In questi giorni Emma Bonino si è più volte espressa sul dramma dei profughi dalla Siria e sulla condizione disumana di un intero popolo vittima di un vero e proprio genocidio: dal 2011, anno di inizio del conflitto, sono 470mila i morti, 1,9 milioni i feriti, la metà della popolazione siriana è sfollata e l’aspettativa di vita è passata dai 70 ai 55 anni. Questi i numeri di quello che ormai tutte le organizzazioni internazionali hanno definito il dramma dei profughi siriani. Emma Bonino si chiede “E l’Europa? Che cosa fa l’Europa?”
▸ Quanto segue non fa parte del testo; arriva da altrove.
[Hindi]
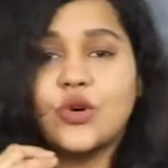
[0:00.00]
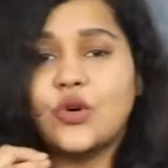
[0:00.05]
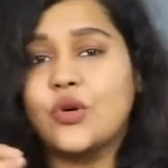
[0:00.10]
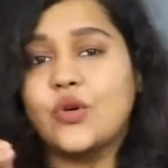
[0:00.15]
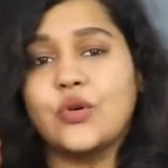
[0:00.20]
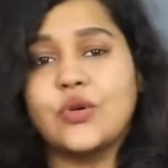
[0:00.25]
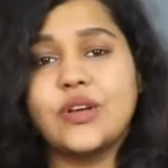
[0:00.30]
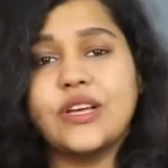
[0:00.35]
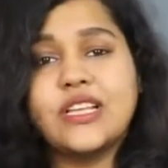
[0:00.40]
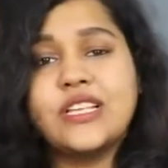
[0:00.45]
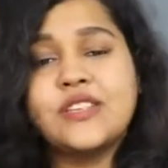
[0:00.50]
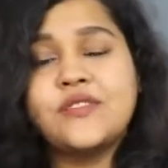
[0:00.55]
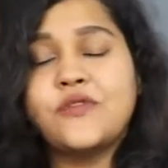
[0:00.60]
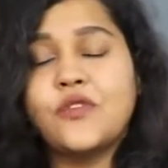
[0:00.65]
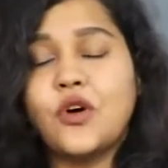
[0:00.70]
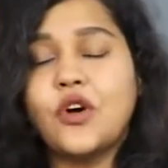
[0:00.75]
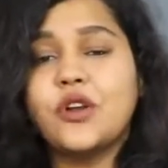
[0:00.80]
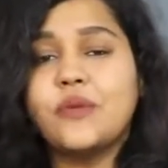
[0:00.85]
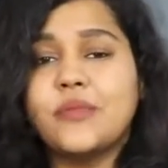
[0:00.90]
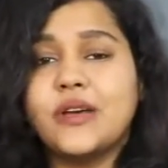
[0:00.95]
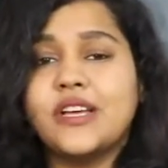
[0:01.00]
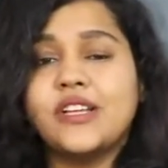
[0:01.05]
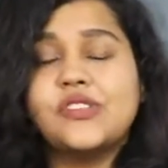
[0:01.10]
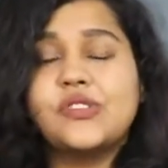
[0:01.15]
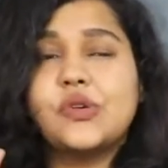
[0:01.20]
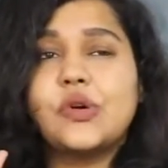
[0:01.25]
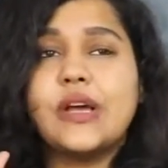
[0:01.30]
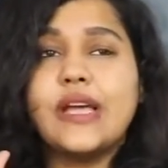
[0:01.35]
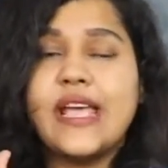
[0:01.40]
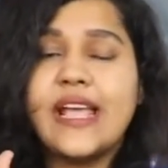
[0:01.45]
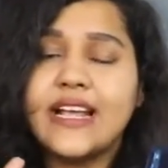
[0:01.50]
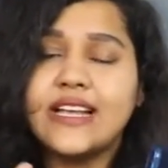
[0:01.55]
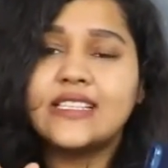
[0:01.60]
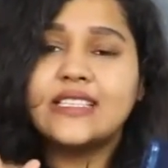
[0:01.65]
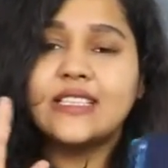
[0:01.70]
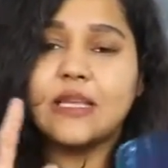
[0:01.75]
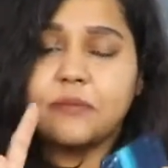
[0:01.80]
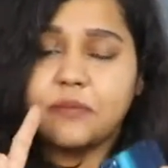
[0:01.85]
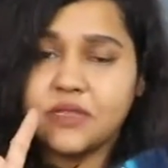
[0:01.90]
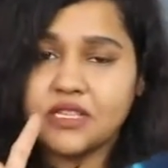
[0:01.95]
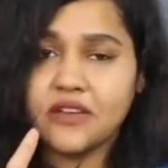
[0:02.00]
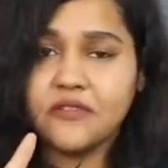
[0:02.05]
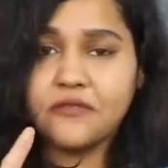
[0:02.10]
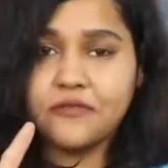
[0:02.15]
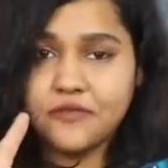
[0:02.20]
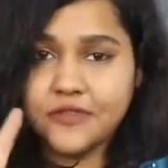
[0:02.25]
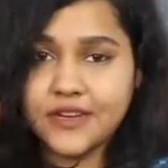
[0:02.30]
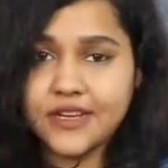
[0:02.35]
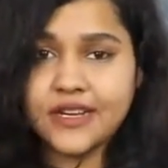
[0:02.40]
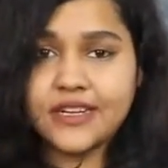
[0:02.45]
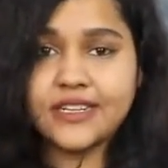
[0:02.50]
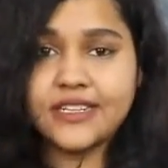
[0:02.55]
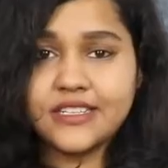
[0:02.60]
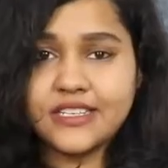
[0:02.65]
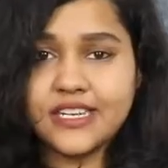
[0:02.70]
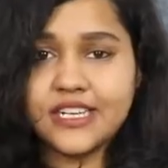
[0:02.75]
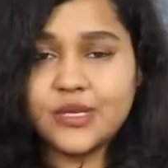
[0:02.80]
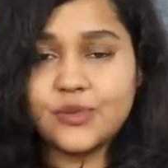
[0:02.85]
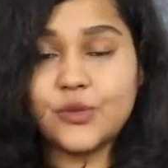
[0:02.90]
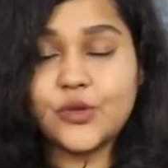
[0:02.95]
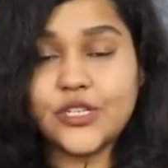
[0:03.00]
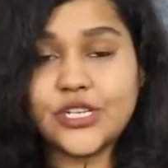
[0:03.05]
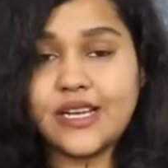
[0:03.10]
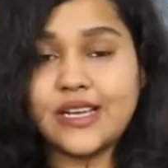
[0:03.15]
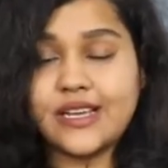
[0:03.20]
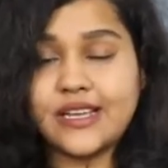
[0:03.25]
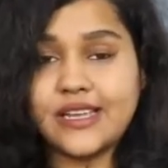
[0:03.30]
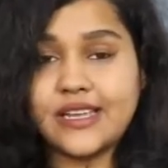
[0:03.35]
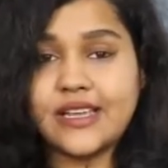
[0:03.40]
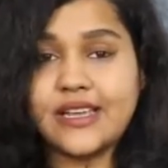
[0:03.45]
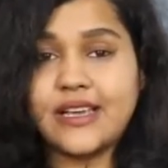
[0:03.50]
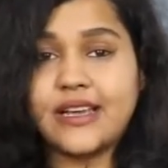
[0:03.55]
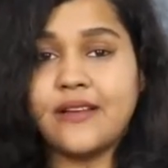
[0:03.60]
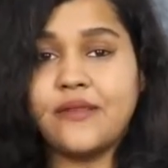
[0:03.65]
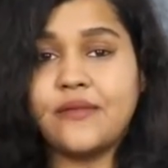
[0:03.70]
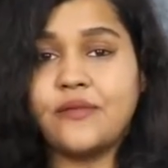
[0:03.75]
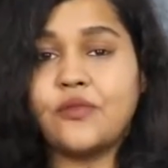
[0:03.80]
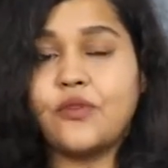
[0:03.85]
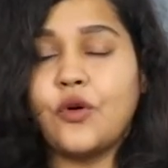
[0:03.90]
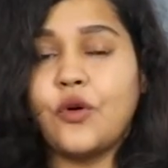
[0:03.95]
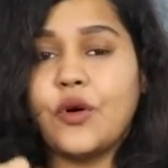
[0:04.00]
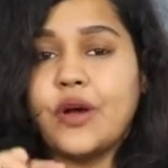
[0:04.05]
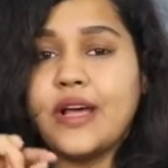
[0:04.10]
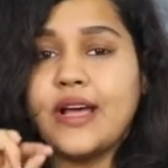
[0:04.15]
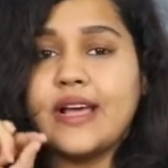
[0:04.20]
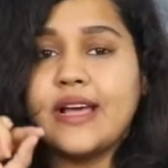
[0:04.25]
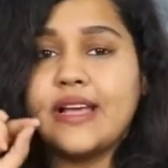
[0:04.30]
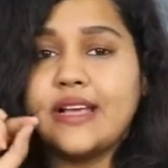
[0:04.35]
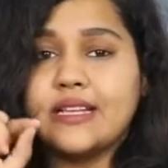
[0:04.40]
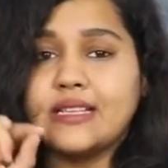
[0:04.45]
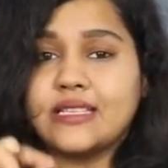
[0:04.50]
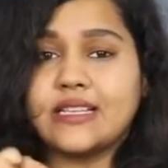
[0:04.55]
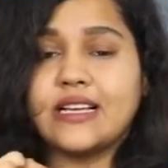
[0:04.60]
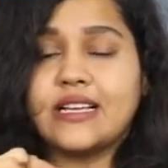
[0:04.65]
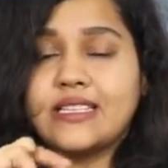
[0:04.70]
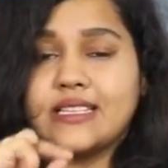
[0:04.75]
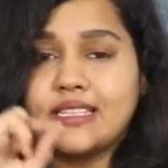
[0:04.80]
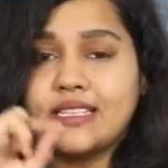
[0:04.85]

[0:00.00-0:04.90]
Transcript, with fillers: तो इस फ़ोन में जो एक सबसे वियर्ड चीज़ मुझे लगी है वो है इसका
Mi è difficile, sebbene oggi le mie competenze siano altre, non riflettere su questi temi avendo per molti anni avuto rapporti stretti con il mondo della cooperazione internazionale in Africa. Mi è difficile, avendo la percezione della realtà di quegli assembramenti disumani che sono chiamati i campi profughi.
Mi è difficile anche perché sono nata in una generazione, quella degli anni ‘50, che ha creduto fortemente e con entusiasmo nell’Europa e nella vocazione solidale che era tra i principi costituenti di questa comunità.
Emma Bonino ha ragione: come è possibile che questa Europa smarrita e divisa non si renda conto che l’inadeguatezza di fronte a quello che sta succedendo in Siria, le divisioni dettate solo da una visione a breve termine della difesa dei propri confini sono segnali di un Europa debole, incapace di ritrovare le proprie radici costituenti, incapace di esprimere una linea almeno sulla questione umanitaria univoca ed efficace. Ho tante volte scritto di come mi parrebbe auspicabile che almeno alle donne e ai bambini profughi dalla Siria l’Europa garantisse un immediato asilo e il diritto ad un’assistenza sanitaria.
Si tratta, come dicono i dati, del 52% della popolazione siriana che sta fuggendo da quel Paese di macerie e di morte. Si tratta di 2 milioni di persone da accogliere in un continente che oggi ha una popolazione di oltre 600 milioni di persone. Questa decisione, che dovrebbe essere immediata salvo poi affrontare la vera questione politica e non militare derivante dalla deflagrazione di quel Paese, andrebbe presa subito: oltre che a salvare centinaia di vite umane sarebbe finalmente un segnale di rinascita per tutta l’Europa.